We know through painful experience that freedom is never voluntarily given by the oppressor;
it must be demanded by the oppressed. Frankly, I have yet to engage in a direct action campaign that
was “well timed” in the view of those who have not suffered unduly from the disease of segregation.
For years now I have heard the word “Wait!” It rings in the ear of every Negro with piercing familiarity.
This “Wait” has almost always meant “Never.” We must come to see, with one of our distinguished
jurists, that “justice too long delayed is justice denied.”

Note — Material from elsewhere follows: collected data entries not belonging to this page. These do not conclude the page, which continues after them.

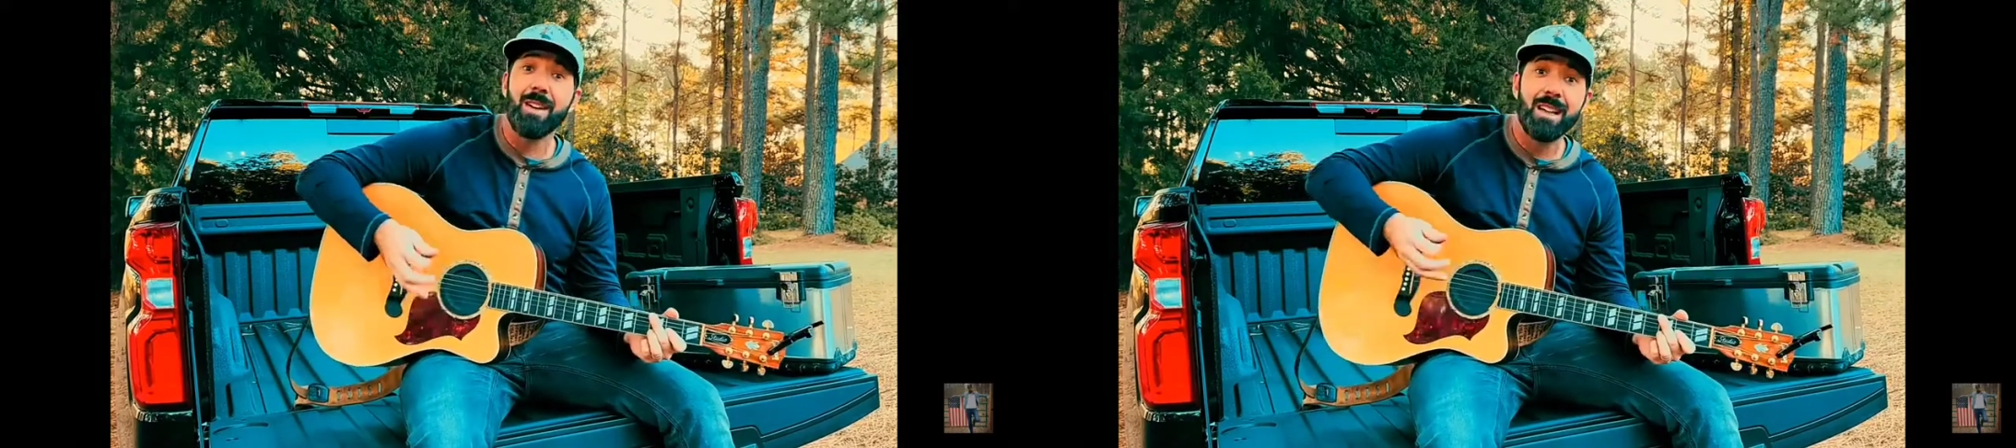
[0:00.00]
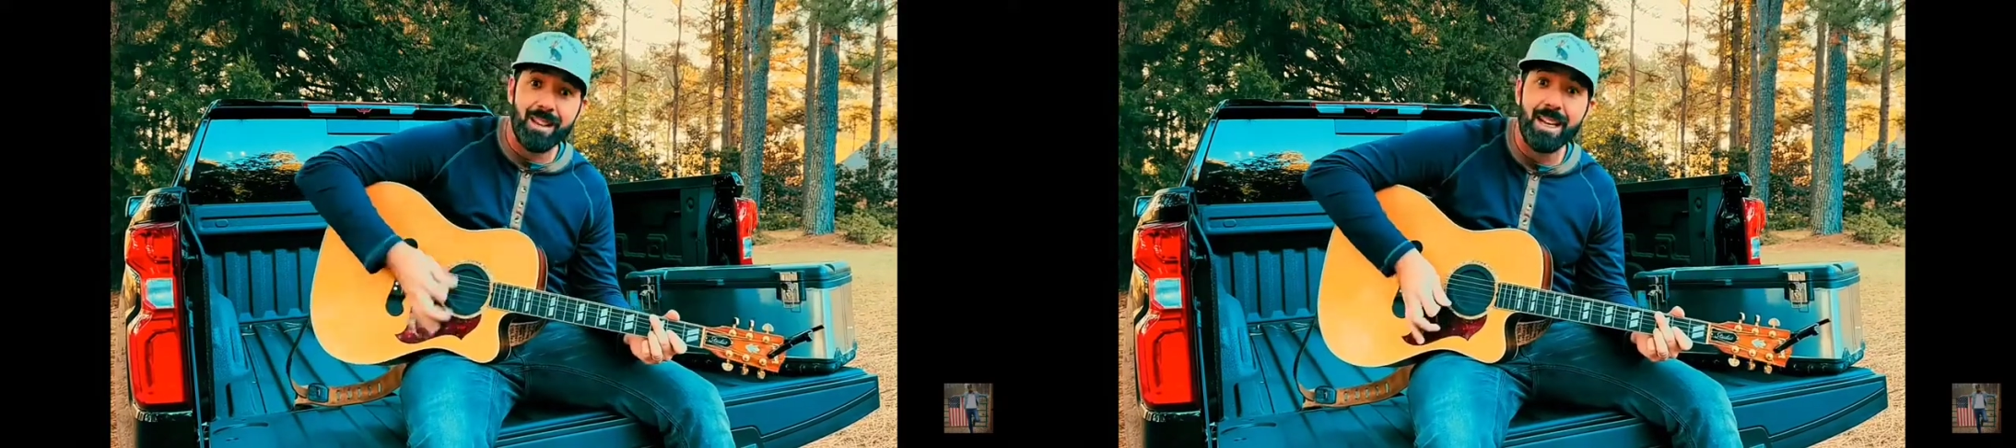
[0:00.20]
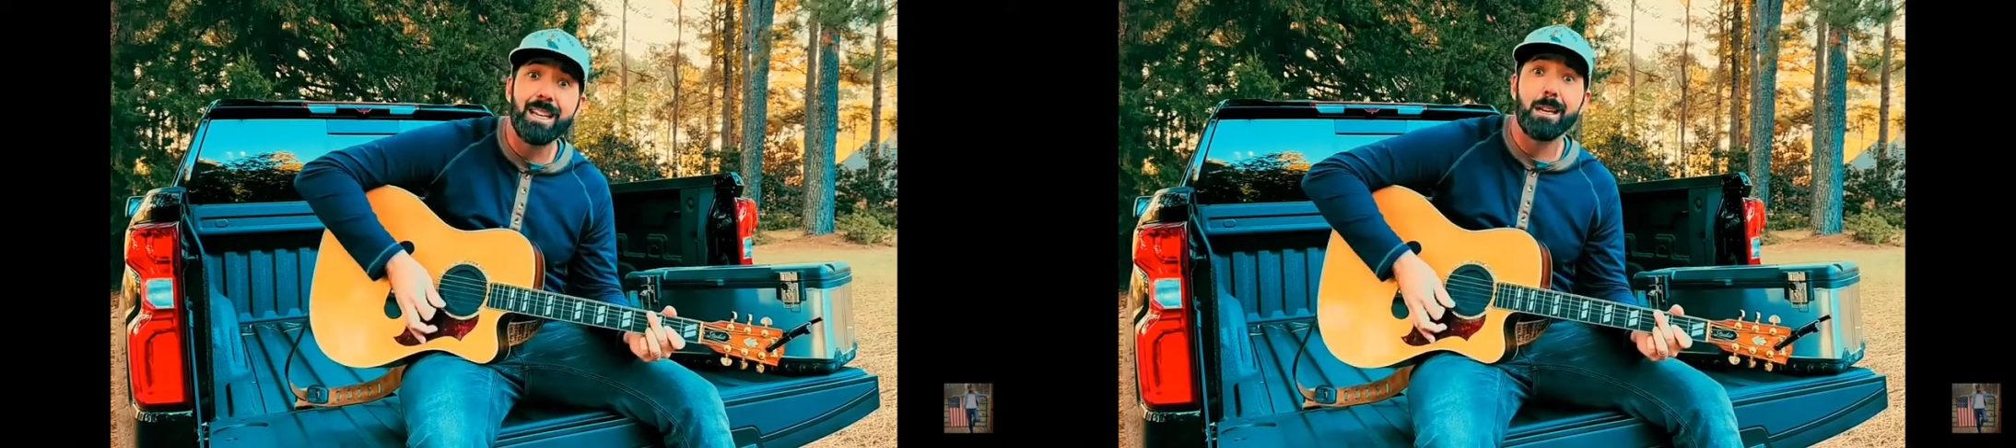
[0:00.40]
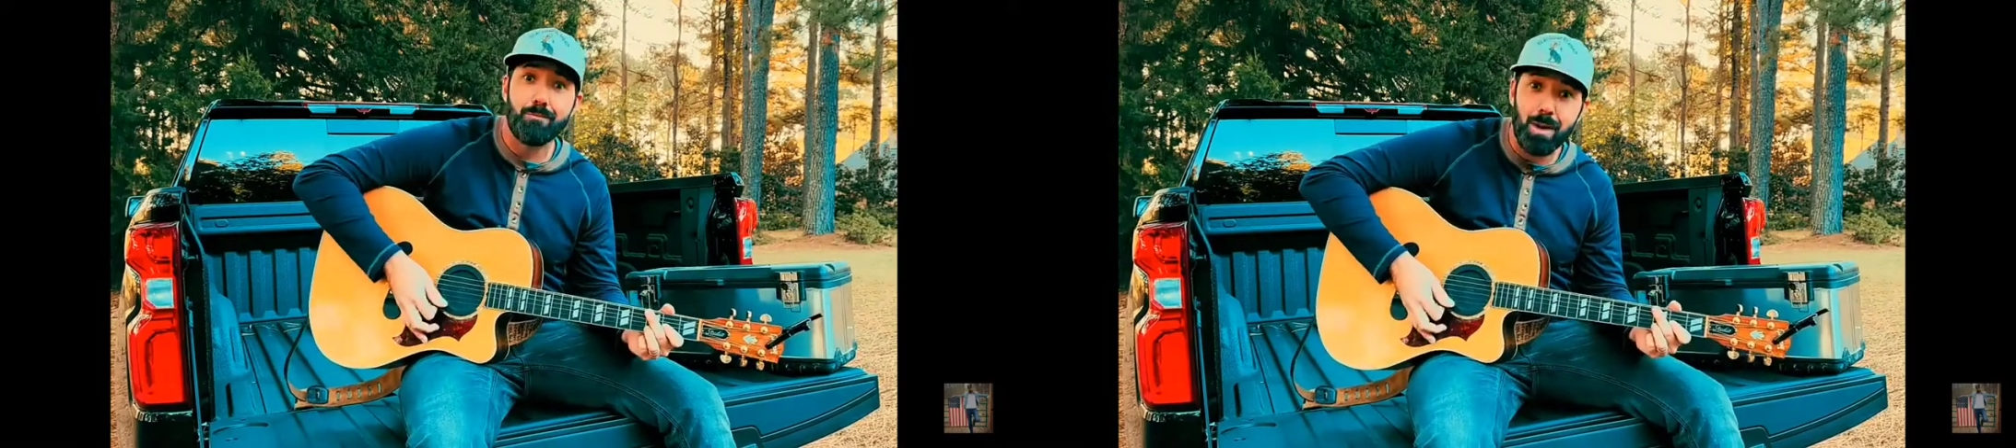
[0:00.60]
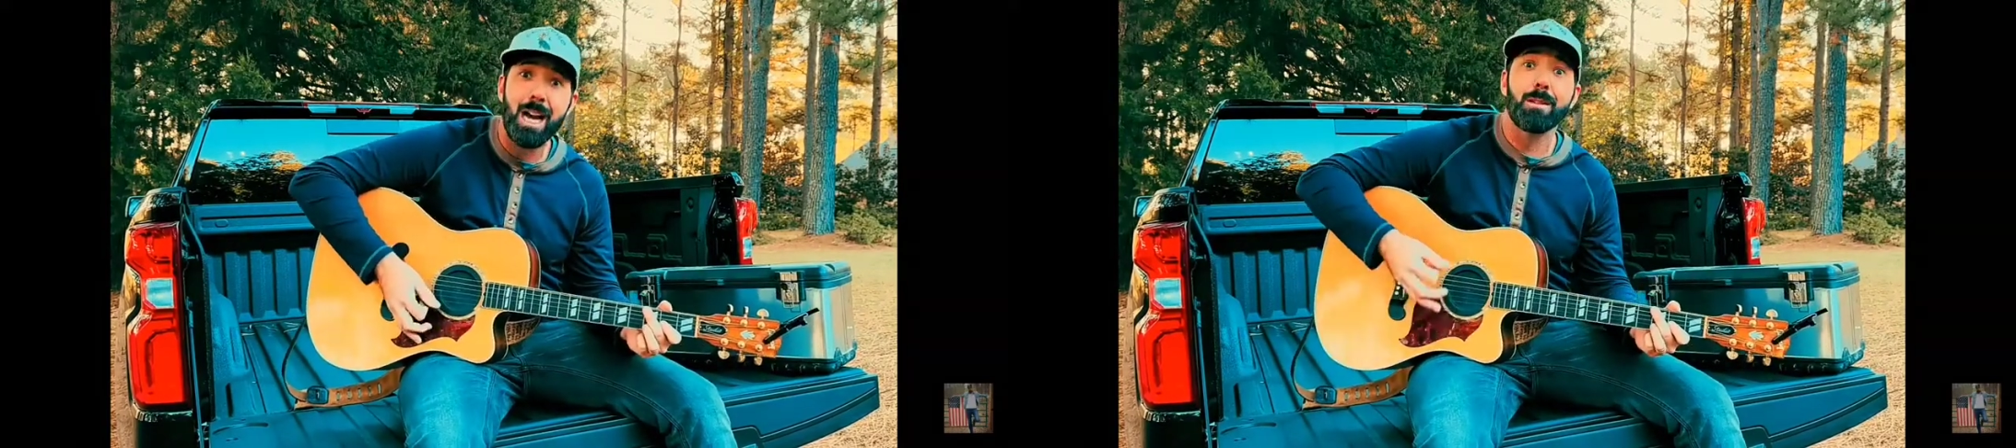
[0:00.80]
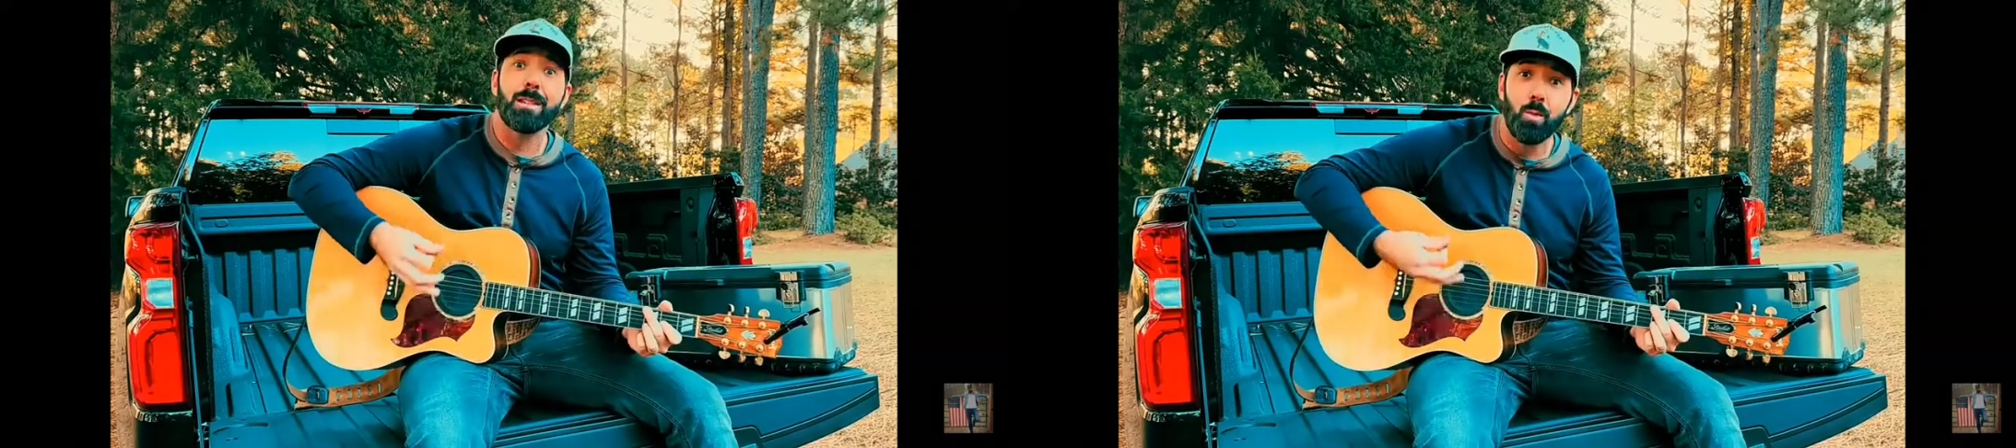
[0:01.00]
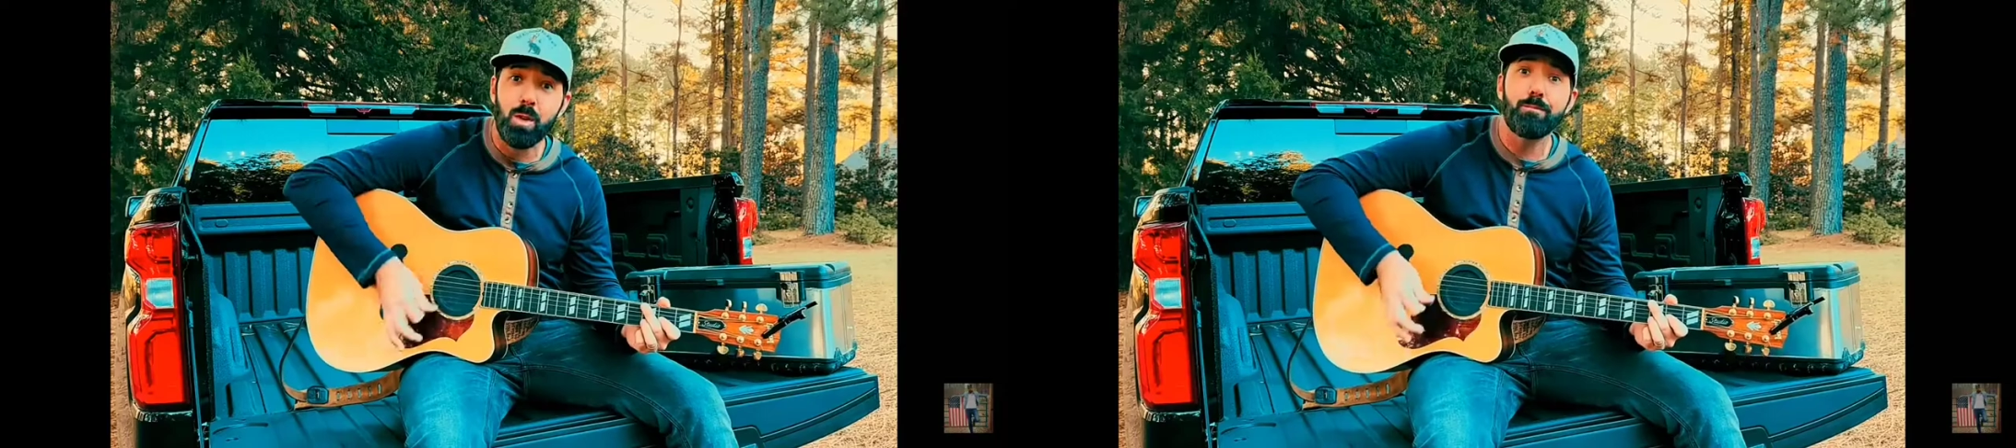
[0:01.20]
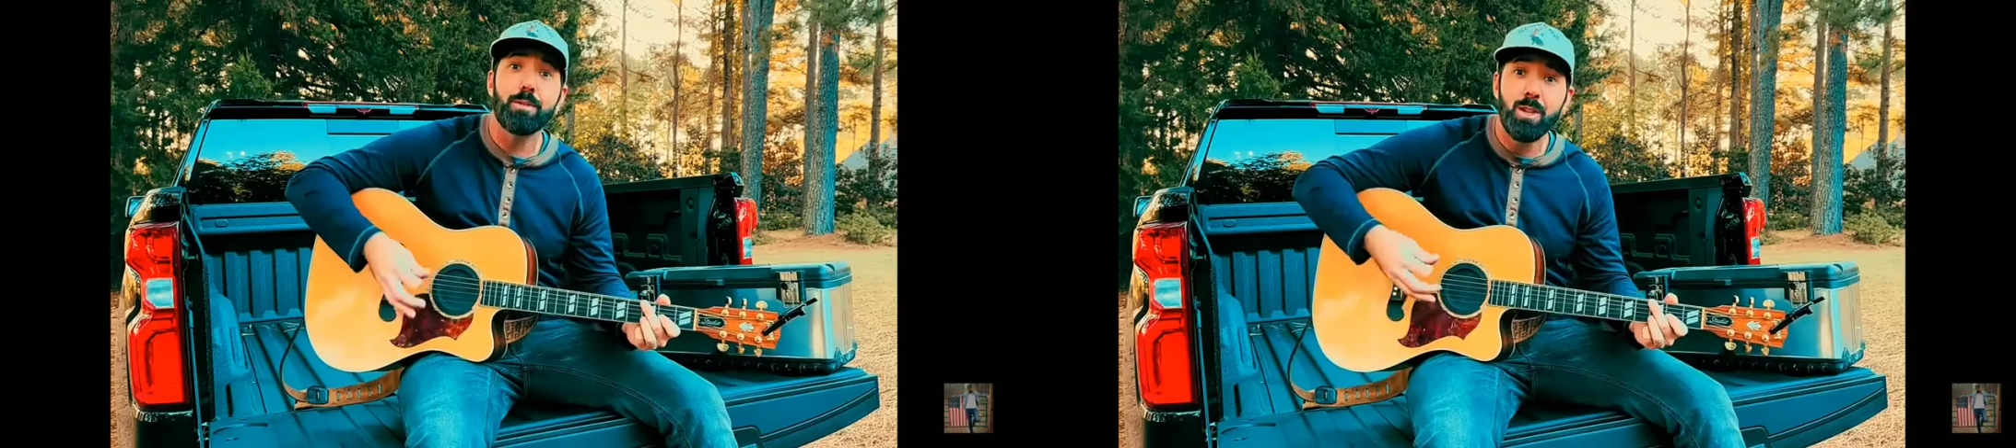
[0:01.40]
I think he'd probably
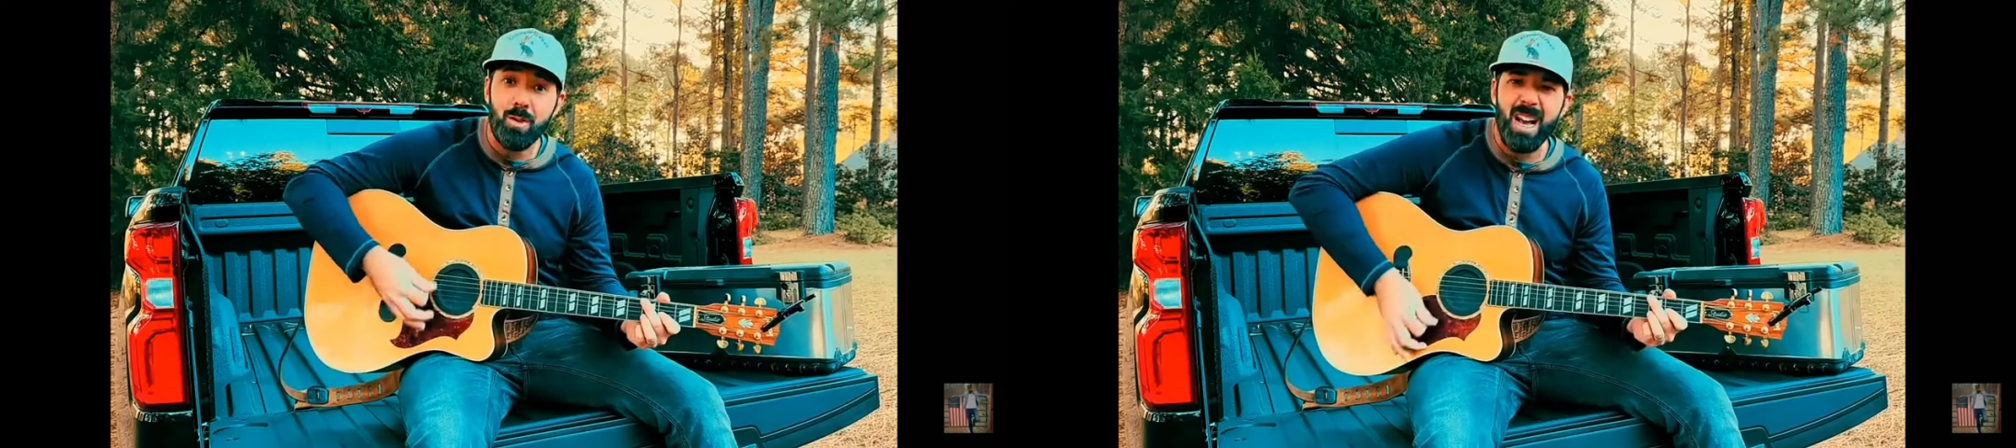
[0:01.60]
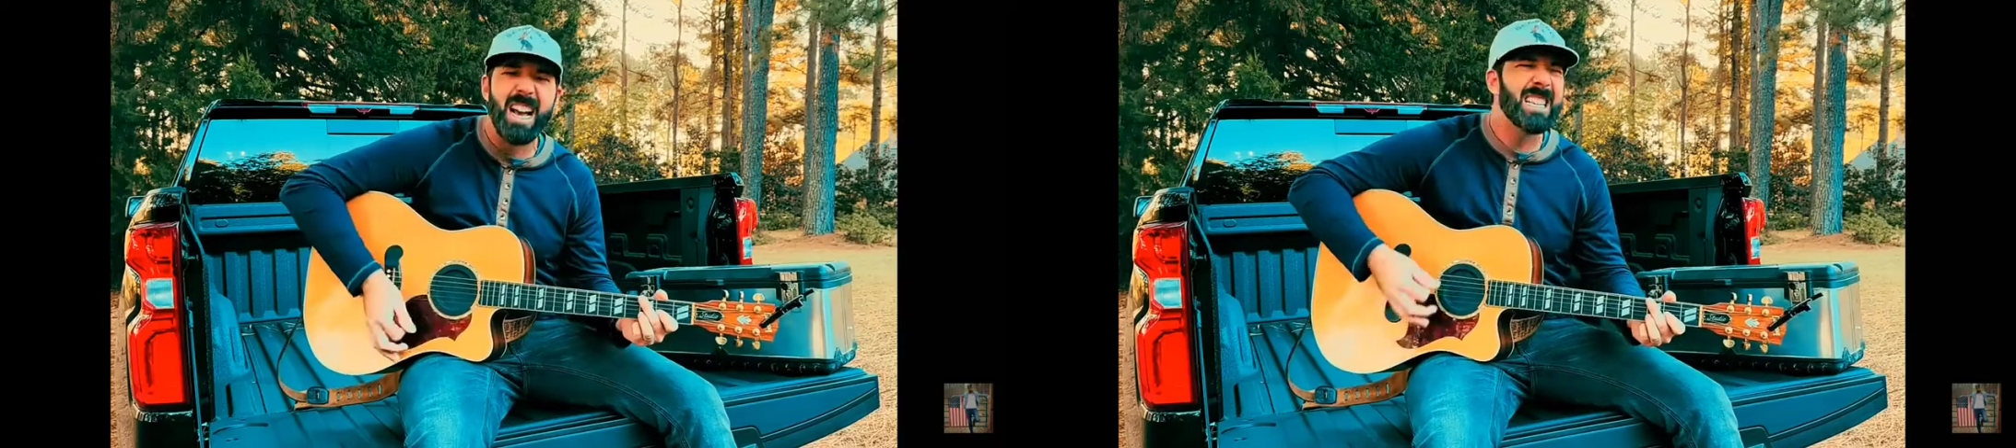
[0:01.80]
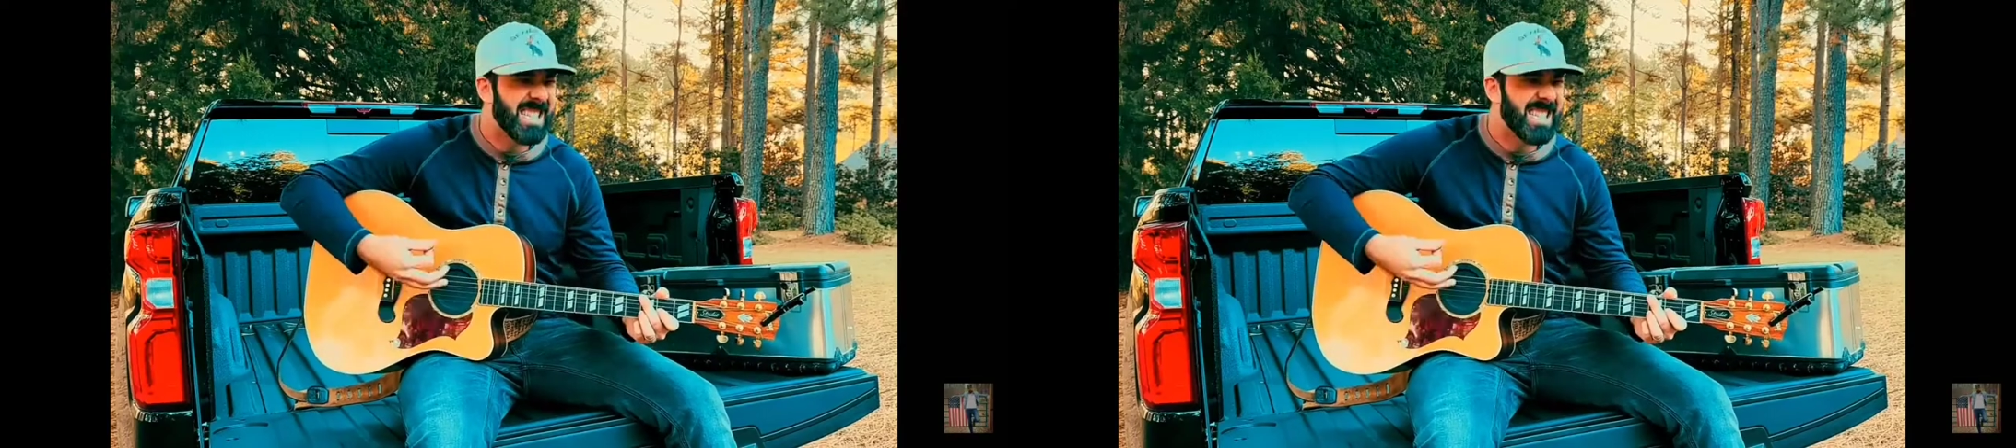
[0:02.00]
whoop your ass.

We have waited for more than 340 years for our constitutional and God given rights. The
nations of Asia and Africa are moving with jetlike speed toward gaining political independence, but
we still creep at horse and buggy pace toward gaining a cup of coffee at a lunch counter. Perhaps it is
easy for those who have never felt the stinging darts of segregation to say, “Wait.” But when you have
seen vicious mobs lynch your mothers and fathers at will and drown your sisters and brothers at whim;
when you have seen hate filled policemen curse, kick and even kill your black brothers and sisters;
when you see the vast majority of your twenty million Negro brothers smothering in an airtight cage
of poverty in the midst of an affluent society; when you suddenly find your tongue twisted and your
speech stammering as you seek to explain to your six year old daughter why she can’t go to the public
amusement park that has just been advertised on television, and see tears welling up in her eyes when
she is told that Funtown is closed to colored children, and see ominous clouds of inferiority beginning
to form in her little mental sky, and see her beginning to distort her personality by developing an
unconscious bitterness toward white people; when you have to concoct an answer for a five year old
son who is asking: “Daddy, why do white people treat colored people so mean?”; when you take a
cross county drive and find it necessary to sleep night after night in the uncomfortable corners of your
automobile because no motel will accept you; when you are humiliated day in and day out by
nagging signs reading “white” and “colored”; when your first name becomes “nigger,” your middle
name becomes “boy” (however old you are) and your last name becomes “John,” and your wife and
mother are never given the respected title “Mrs.”; when you are harried by day and haunted by night
by the fact that you are a Negro, living constantly at tiptoe stance, never quite knowing what to
expect next, and are plagued with inner fears and outer resentments; when you are forever fighting a
degenerating sense of “nobodiness”–then you will understand why we find it difficult to wait. There
comes a time when the cup of endurance runs over, and men are no longer willing to be plunged into
the abyss of despair. I hope, sirs, you can understand our legitimate and unavoidable impatience.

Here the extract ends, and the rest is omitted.